### WORK ORDER
The range to repeat runs from the line with "Video frames at" to the last line below, both ends included; give it exactly and without pictures.

--*--

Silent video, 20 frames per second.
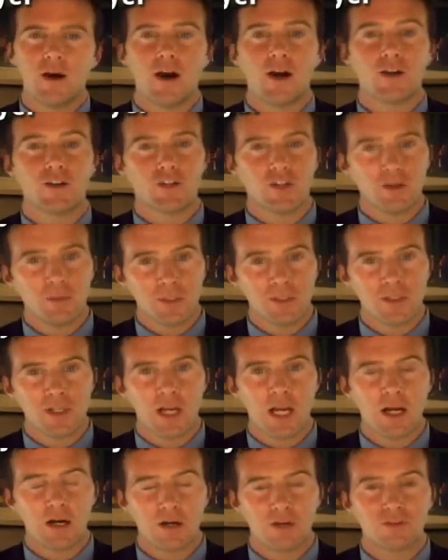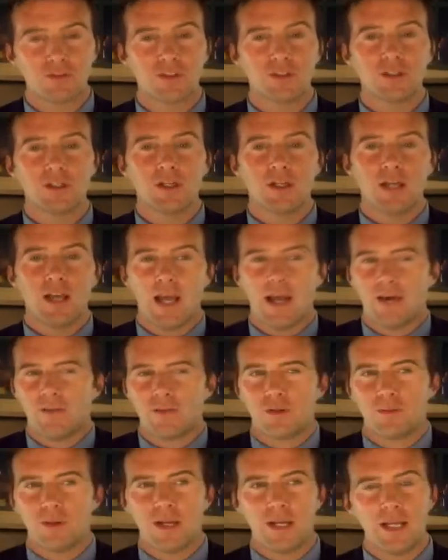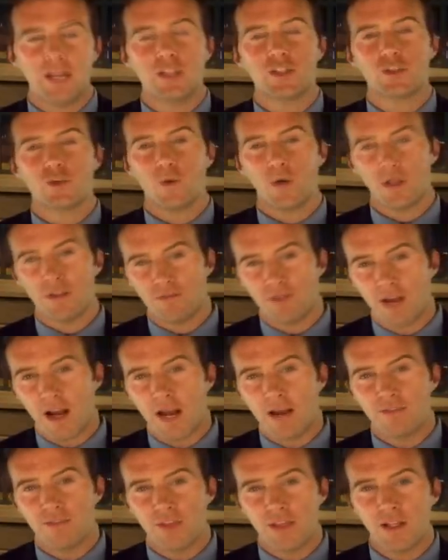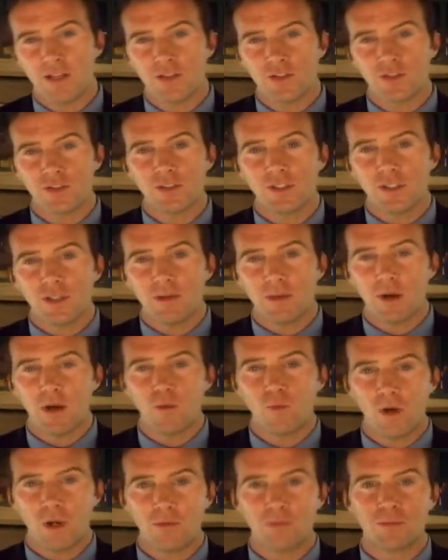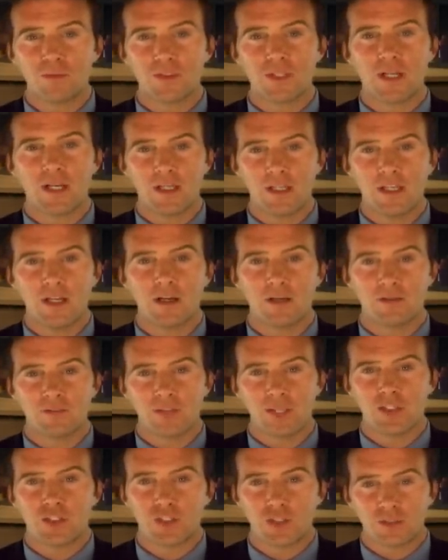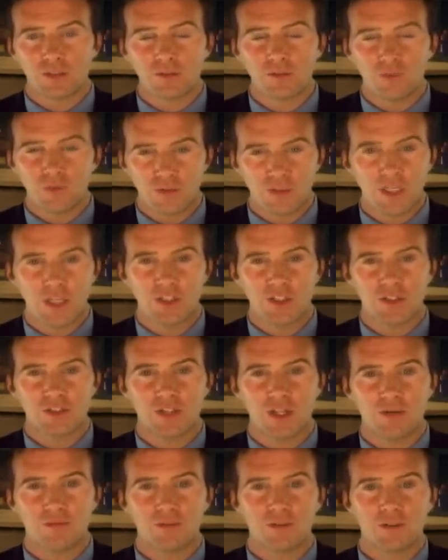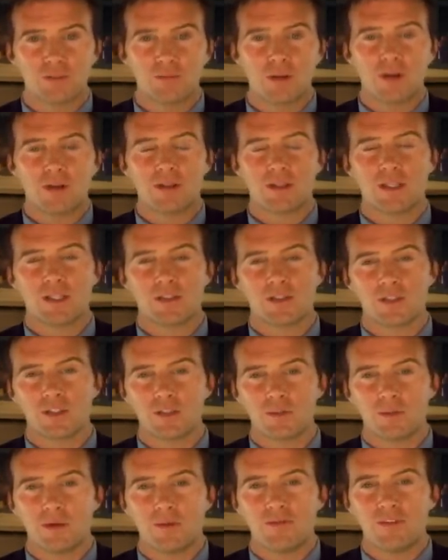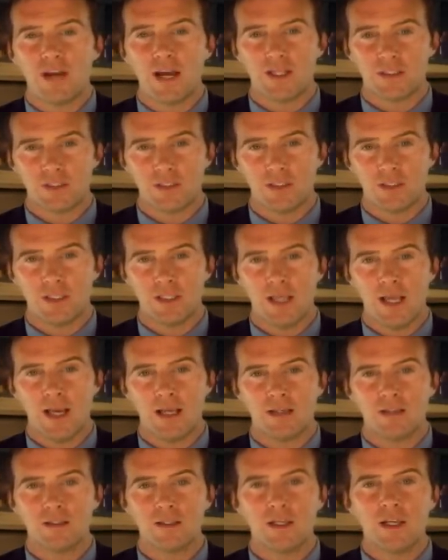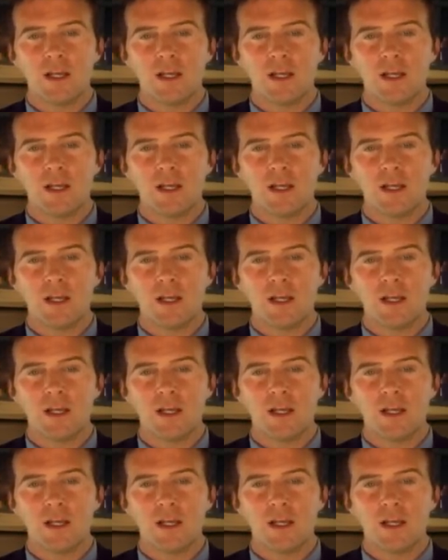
Our dermis, however, after about age 25, thins about 1% a year. Unless you're a rosacea sufferer, it probably thins a little bit faster than that.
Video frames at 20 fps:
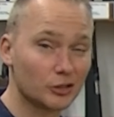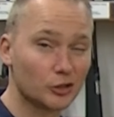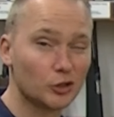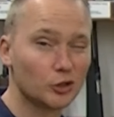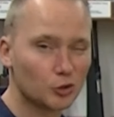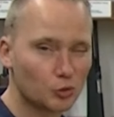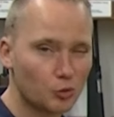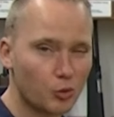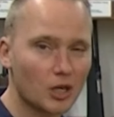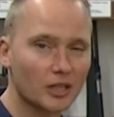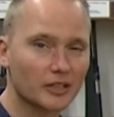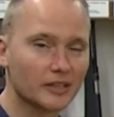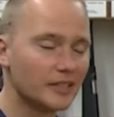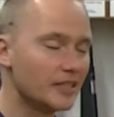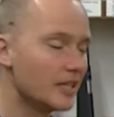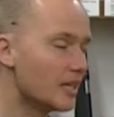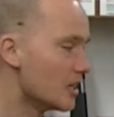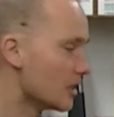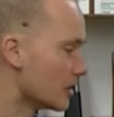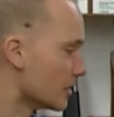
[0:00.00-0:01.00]
good
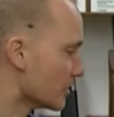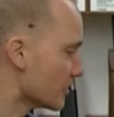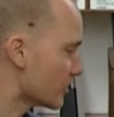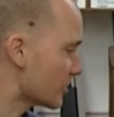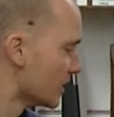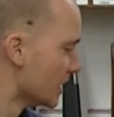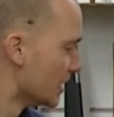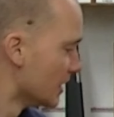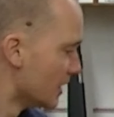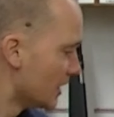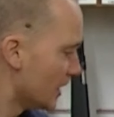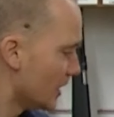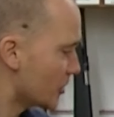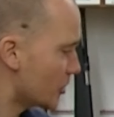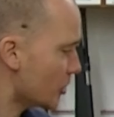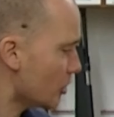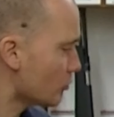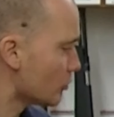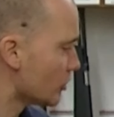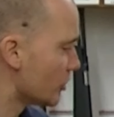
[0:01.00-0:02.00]
quality air guns, and
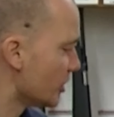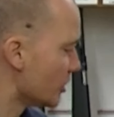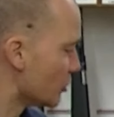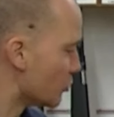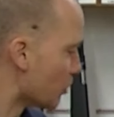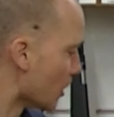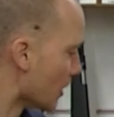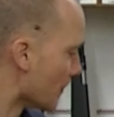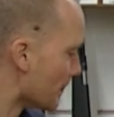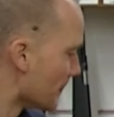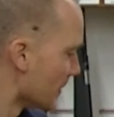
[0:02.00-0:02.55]
so is this one.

--*--

### EXERCISE RESULT
Video frames at 20 fps:
[0:00.00-0:01.00]
good
[0:01.00-0:02.00]
quality air guns, and
[0:02.00-0:02.55]
so is this one.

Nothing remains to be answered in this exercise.